126 Menschen arbeiten derzeit täglich in unterschiedlichsten Berufsfeldern für das Hilfswerk. Von der Diplomierten Krankenpflegeperson, der Pflegehelferin und der Heimhelferin im mobilen Dienst bis zur Tagesmutter, Kinderbetreuerin und Jugendbetreuerin spannt sich der vielfältige Bogen der Betätigungsfelder.
„Mir gefällt besonders, dass von der Vollzeitstelle über die Teilzeitstelle bis zur Arbeit zu Hause für Tageseltern verschiedenste Beschäftigungsverhältnisse im Hilfswerk möglich sind." Sagte Gerlinde Rogatsch bei ihrem Besuch. Gerade für Wiedereinsteigerinnen oder Eltern mit Betreuungspflichten bieten Arbeitsmodelle auf Teilzeitbasis eine gute Möglichkeit, Beruf und Familie zu vereinbaren. Aber auch für junge Menschen, die erst in das Berufsleben einsteigen, hat das Hilfswerk attraktive Stellenangebote.

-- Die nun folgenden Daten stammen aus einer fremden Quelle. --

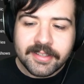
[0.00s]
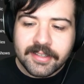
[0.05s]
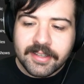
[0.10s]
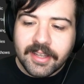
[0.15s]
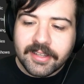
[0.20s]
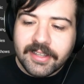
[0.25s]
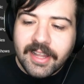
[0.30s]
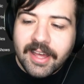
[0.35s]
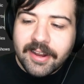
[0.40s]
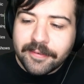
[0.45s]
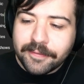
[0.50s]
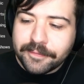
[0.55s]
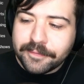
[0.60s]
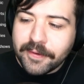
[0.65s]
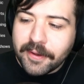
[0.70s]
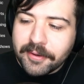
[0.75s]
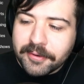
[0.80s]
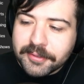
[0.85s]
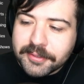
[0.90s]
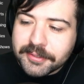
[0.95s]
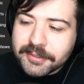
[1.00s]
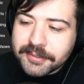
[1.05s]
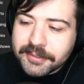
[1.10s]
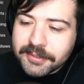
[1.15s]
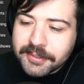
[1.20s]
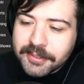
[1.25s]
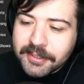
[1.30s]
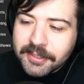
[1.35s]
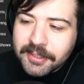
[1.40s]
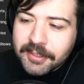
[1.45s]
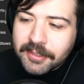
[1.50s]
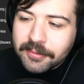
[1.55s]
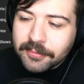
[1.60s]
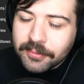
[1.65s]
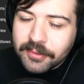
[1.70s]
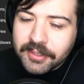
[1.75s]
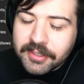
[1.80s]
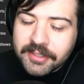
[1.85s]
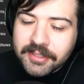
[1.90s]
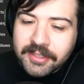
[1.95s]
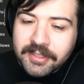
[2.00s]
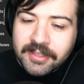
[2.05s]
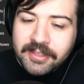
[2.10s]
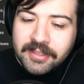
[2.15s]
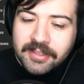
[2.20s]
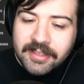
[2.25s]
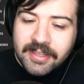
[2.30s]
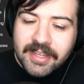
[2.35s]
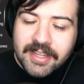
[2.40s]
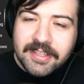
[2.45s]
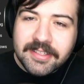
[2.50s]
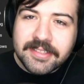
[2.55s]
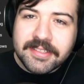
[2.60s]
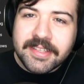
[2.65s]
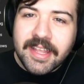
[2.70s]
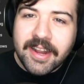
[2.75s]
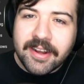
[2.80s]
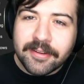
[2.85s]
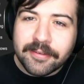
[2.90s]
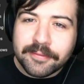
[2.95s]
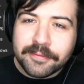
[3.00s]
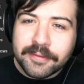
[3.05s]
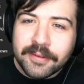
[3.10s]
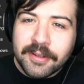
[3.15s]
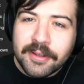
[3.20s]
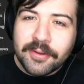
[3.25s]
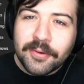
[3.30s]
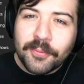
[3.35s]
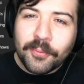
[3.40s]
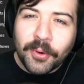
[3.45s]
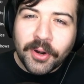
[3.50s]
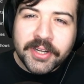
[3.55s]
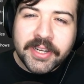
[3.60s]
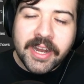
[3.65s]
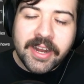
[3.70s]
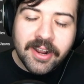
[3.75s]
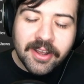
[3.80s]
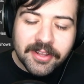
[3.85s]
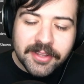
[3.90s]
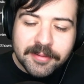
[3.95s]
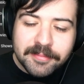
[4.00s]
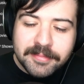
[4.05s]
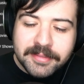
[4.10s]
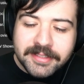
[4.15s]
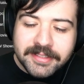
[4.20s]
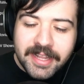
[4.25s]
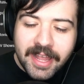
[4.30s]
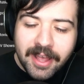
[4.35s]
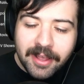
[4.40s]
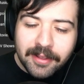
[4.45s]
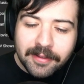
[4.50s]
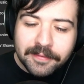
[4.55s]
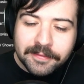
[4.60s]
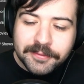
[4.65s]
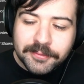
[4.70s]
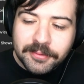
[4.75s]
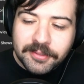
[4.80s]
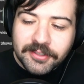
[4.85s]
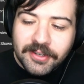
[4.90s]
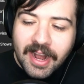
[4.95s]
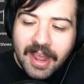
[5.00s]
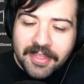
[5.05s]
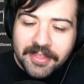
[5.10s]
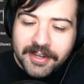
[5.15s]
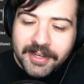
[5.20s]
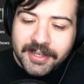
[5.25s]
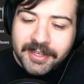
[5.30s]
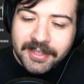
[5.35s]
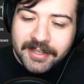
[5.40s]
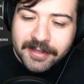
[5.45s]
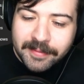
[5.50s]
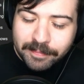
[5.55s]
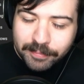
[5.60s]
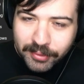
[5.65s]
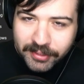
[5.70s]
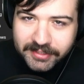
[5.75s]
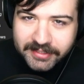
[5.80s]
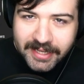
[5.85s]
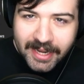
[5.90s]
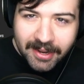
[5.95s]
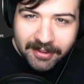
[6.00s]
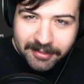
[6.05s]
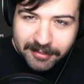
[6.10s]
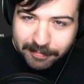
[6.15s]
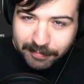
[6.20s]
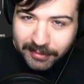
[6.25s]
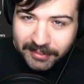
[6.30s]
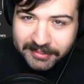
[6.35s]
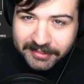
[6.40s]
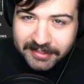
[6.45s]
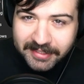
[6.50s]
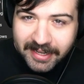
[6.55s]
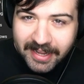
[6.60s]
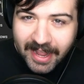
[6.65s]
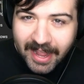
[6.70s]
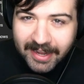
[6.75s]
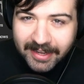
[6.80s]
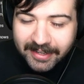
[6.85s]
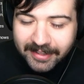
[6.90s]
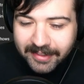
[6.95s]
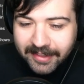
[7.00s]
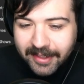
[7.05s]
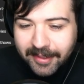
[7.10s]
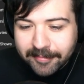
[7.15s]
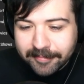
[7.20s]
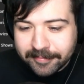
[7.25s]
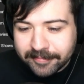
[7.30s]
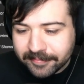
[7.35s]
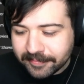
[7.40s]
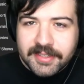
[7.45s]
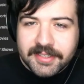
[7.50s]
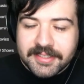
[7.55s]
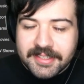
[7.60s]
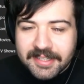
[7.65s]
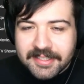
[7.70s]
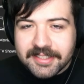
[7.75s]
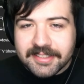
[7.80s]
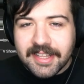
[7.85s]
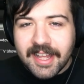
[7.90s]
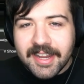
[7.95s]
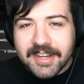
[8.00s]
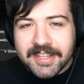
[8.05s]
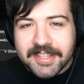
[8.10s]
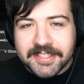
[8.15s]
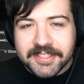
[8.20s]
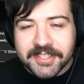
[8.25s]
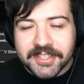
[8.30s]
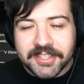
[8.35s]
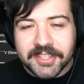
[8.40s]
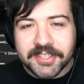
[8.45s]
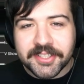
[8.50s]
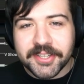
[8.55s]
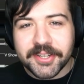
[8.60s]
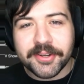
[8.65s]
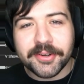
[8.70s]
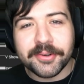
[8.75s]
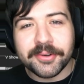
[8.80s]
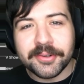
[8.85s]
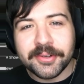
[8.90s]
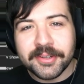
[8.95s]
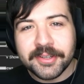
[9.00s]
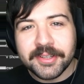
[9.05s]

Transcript: A lot of folks would, instead of working on themselves, would rather put down the person ahead of them. Because that's a lot easier to do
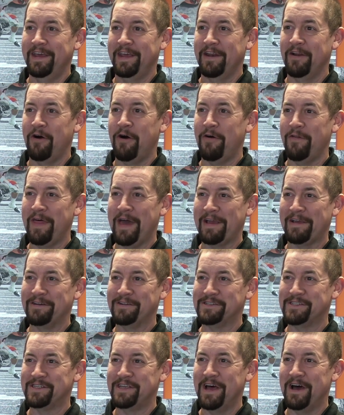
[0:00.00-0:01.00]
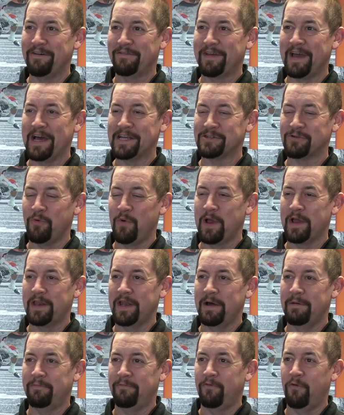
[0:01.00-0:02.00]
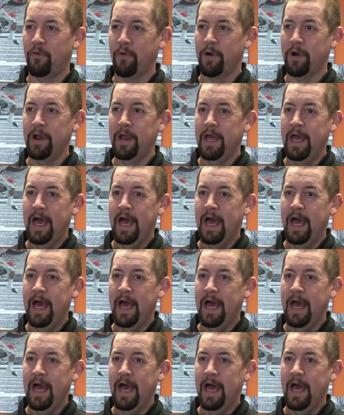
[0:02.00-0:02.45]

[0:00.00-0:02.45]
all that good stuff guys are waking up for.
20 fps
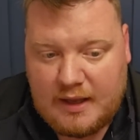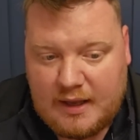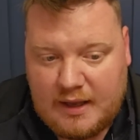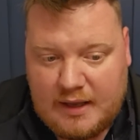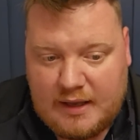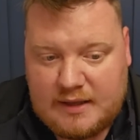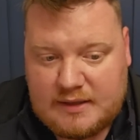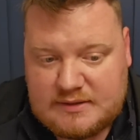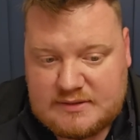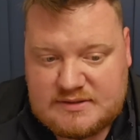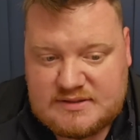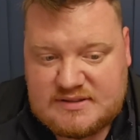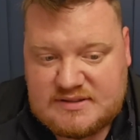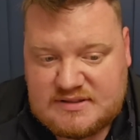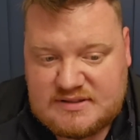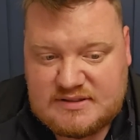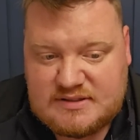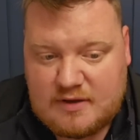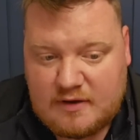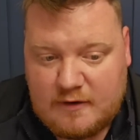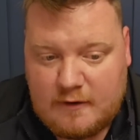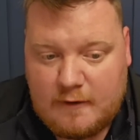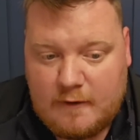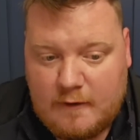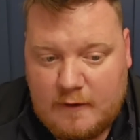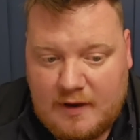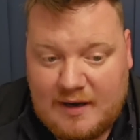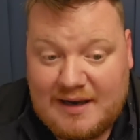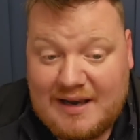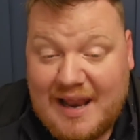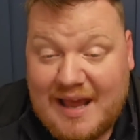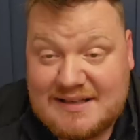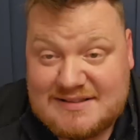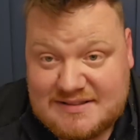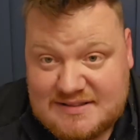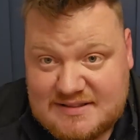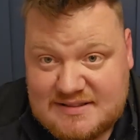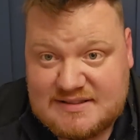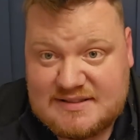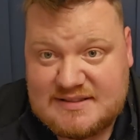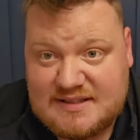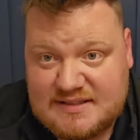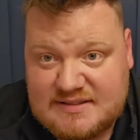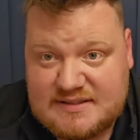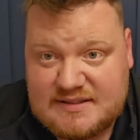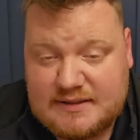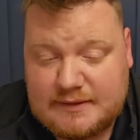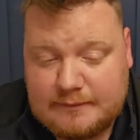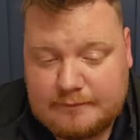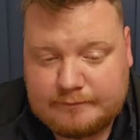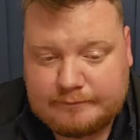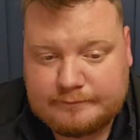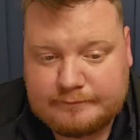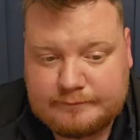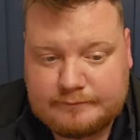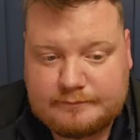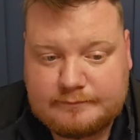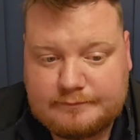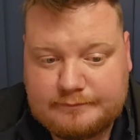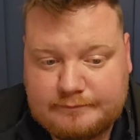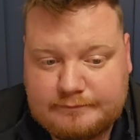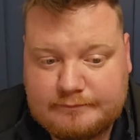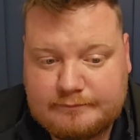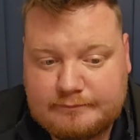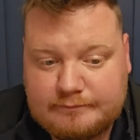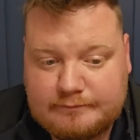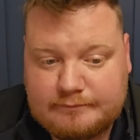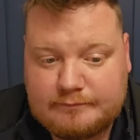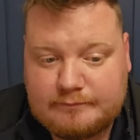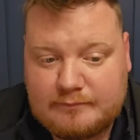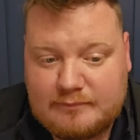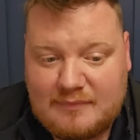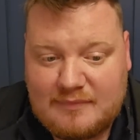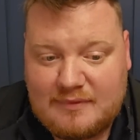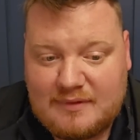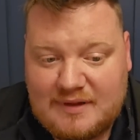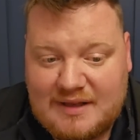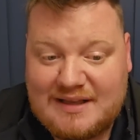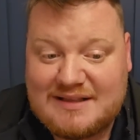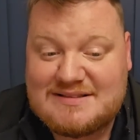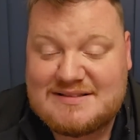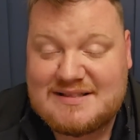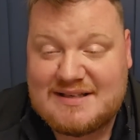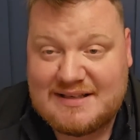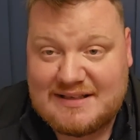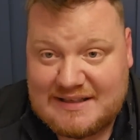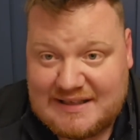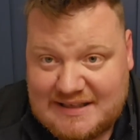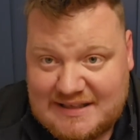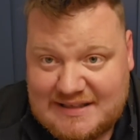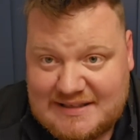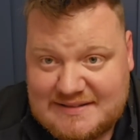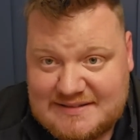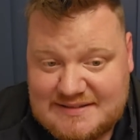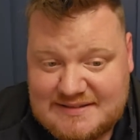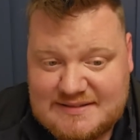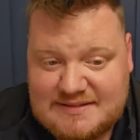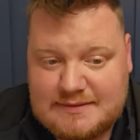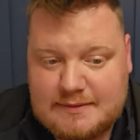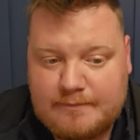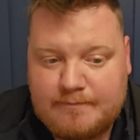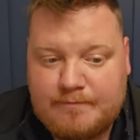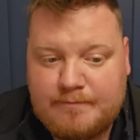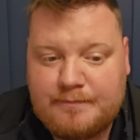it's Leicester City, it's Leeds.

Rogatsch zeigte sich beeindruckt über die Vielfalt des Angebotes des Hilfswerks im Flachgau und bedankte sich bei den Mitarbeiterinnen und Mitarbeitern, die mit großem Engagement ihre Arbeit für Menschen, die Hilfe brauchen, ausüben.
Gerlinde Rogatsch informierte sich bei ihrem Besuch im Familien- und Sozialzentrum in Henndorf über die vielfältigen Berufsmöglichkeiten im Hilfswerk. Im Bild von links unten: LAbg. Josef Schöchl, LAbg. KO Gerlinde Rogatsch, Labg. a.D. Resi Fletschberger (Vorsitzende Hilfswerk Flachgau) Daniela Gutschi (Geschäftsführerin Hilfswerk), LAbg. Waltraud Ebner und das Team des Hilfswerks Flachgau.